[Start of section]

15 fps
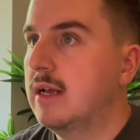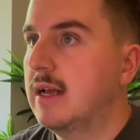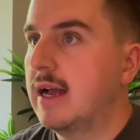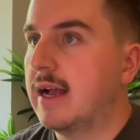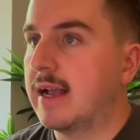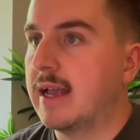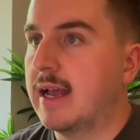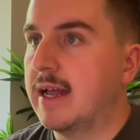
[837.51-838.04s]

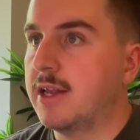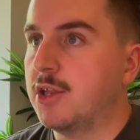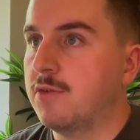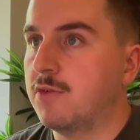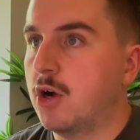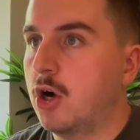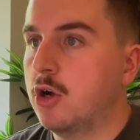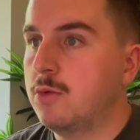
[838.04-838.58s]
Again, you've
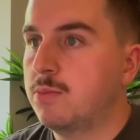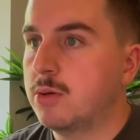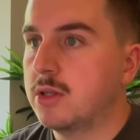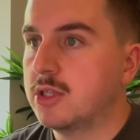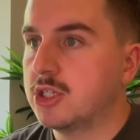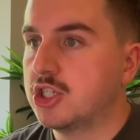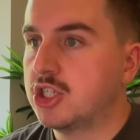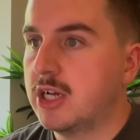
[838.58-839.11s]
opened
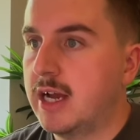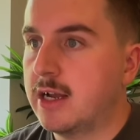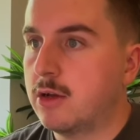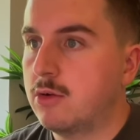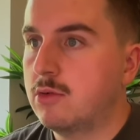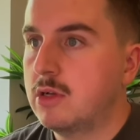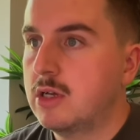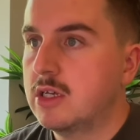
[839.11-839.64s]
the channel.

[End of section]

Task to complete:
Without the pictures, return the entries exactly as they appear.

Result of this task:
15 fps
[837.51-838.04s]

[838.04-838.58s]
Again, you've
[838.58-839.11s]
opened
[839.11-839.64s]
the channel.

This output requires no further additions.